### RECORDS FOR PROCESSING
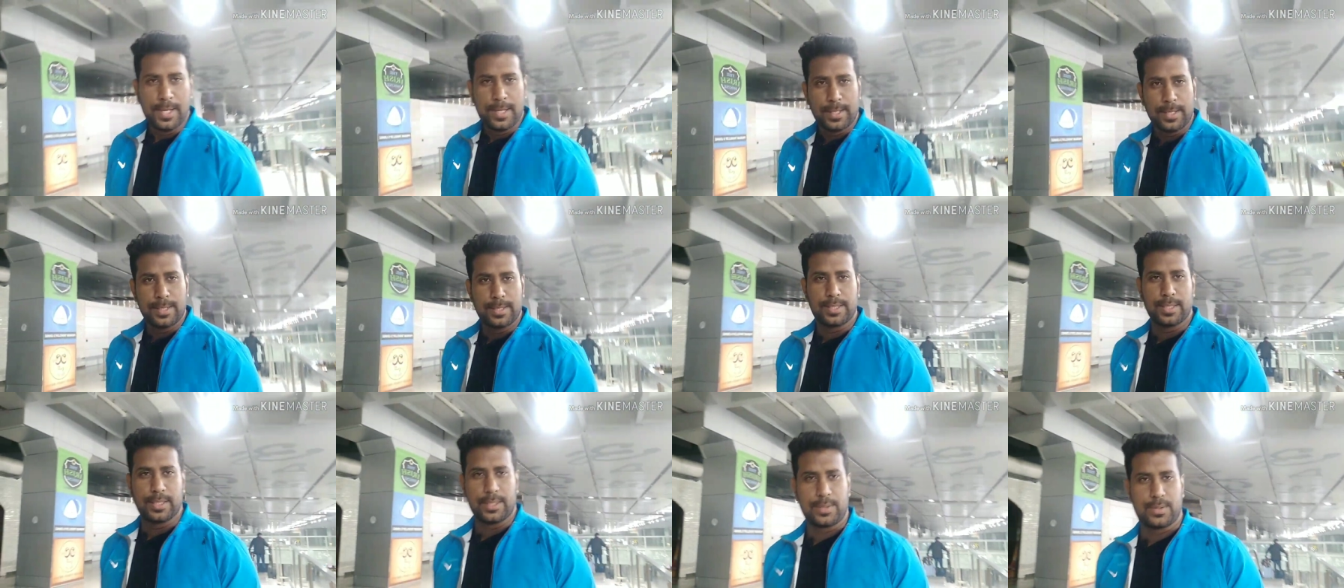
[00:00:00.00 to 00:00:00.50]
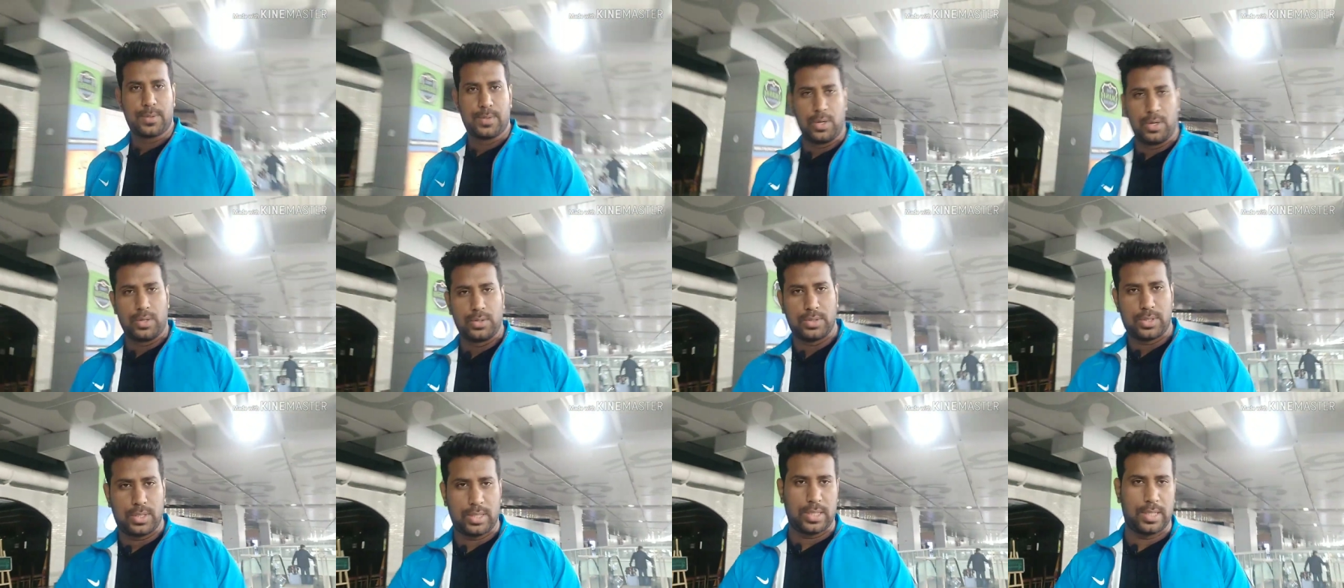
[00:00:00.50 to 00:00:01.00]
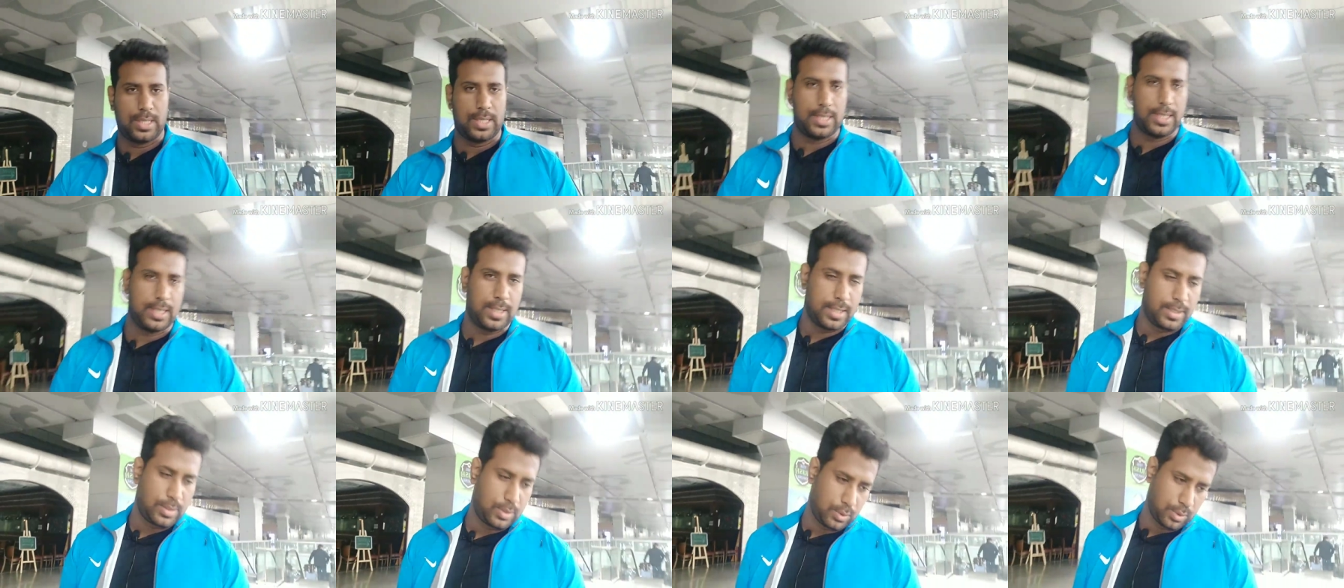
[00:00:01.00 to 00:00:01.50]
कि सर कौन सा
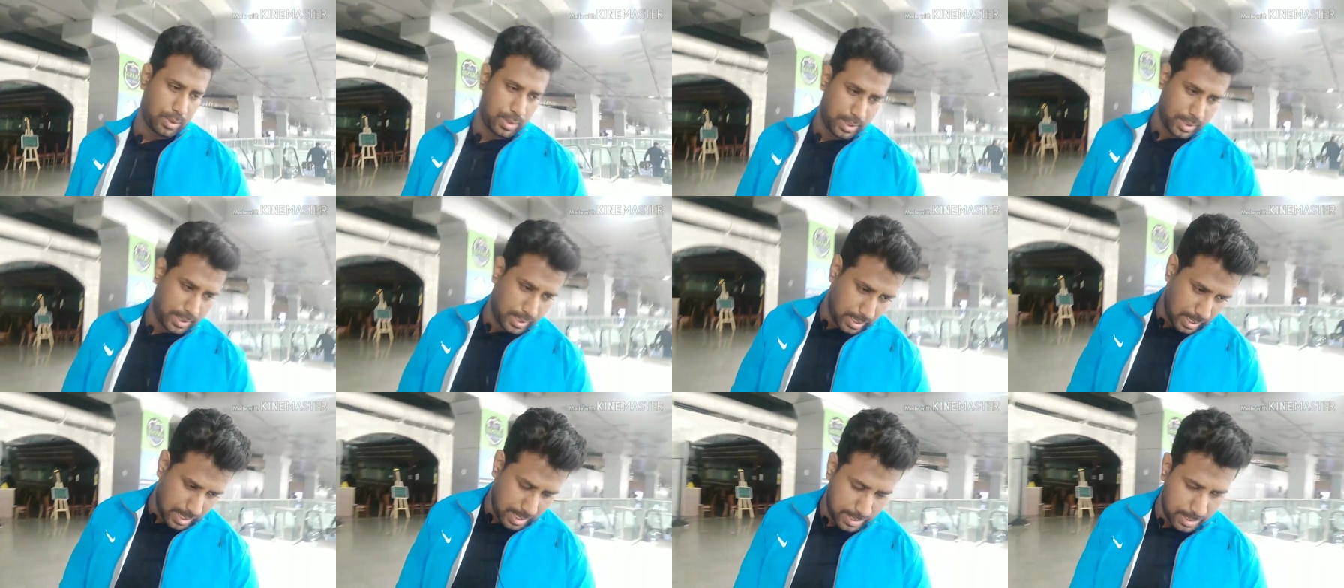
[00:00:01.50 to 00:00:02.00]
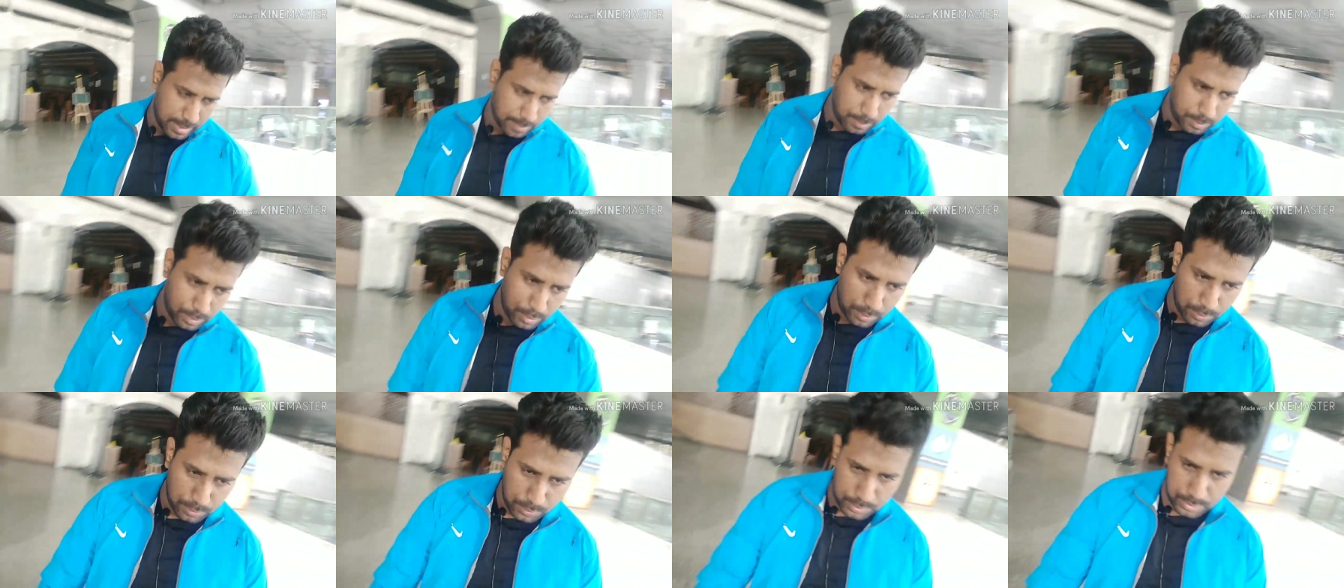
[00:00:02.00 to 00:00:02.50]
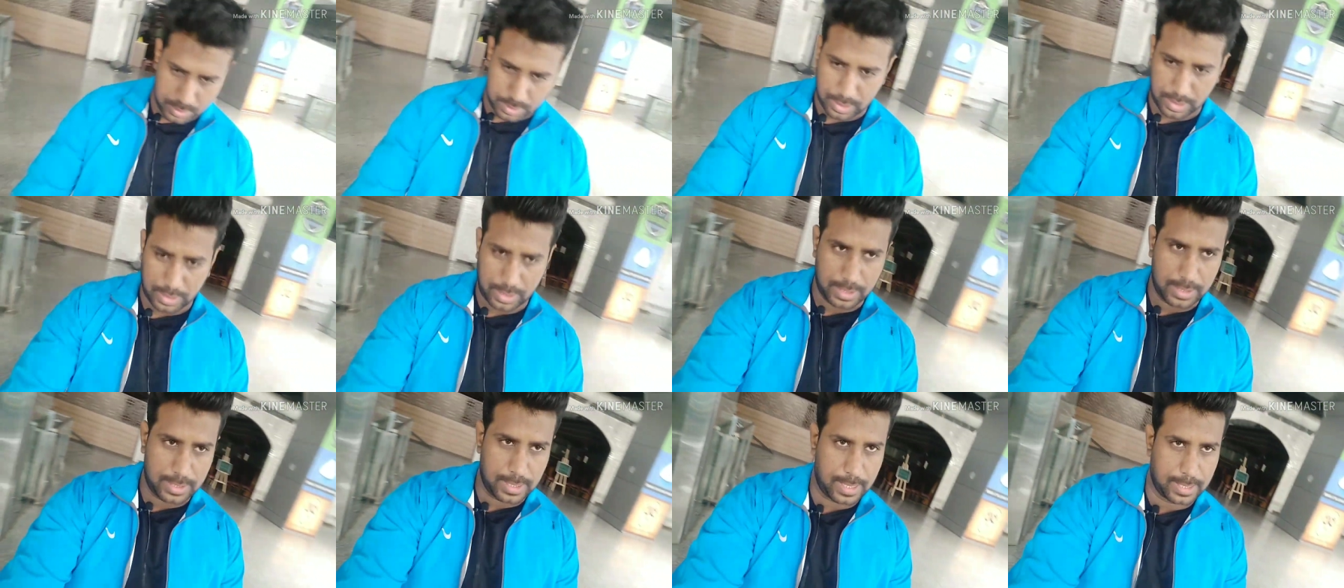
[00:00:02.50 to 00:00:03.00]
जो है कार्ड हम लोग यूज़
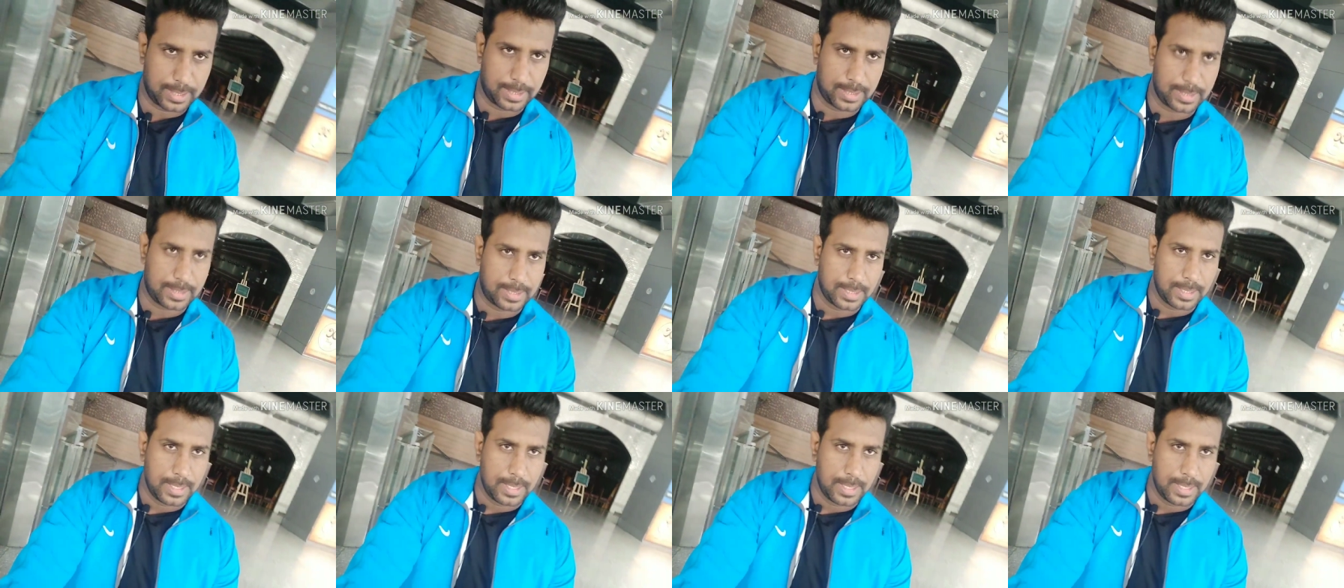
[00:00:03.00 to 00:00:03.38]
करें ज़्यादा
######
● ASSIGNMENT: The entries are to be transcribed word for word, without their images.

● ANSWER FOR THE TASK:
[00:00:00.00 to 00:00:00.50]
[00:00:00.50 to 00:00:01.00]
[00:00:01.00 to 00:00:01.50]
कि सर कौन सा
[00:00:01.50 to 00:00:02.00]
[00:00:02.00 to 00:00:02.50]
[00:00:02.50 to 00:00:03.00]
जो है कार्ड हम लोग यूज़
[00:00:03.00 to 00:00:03.38]
करें ज़्यादा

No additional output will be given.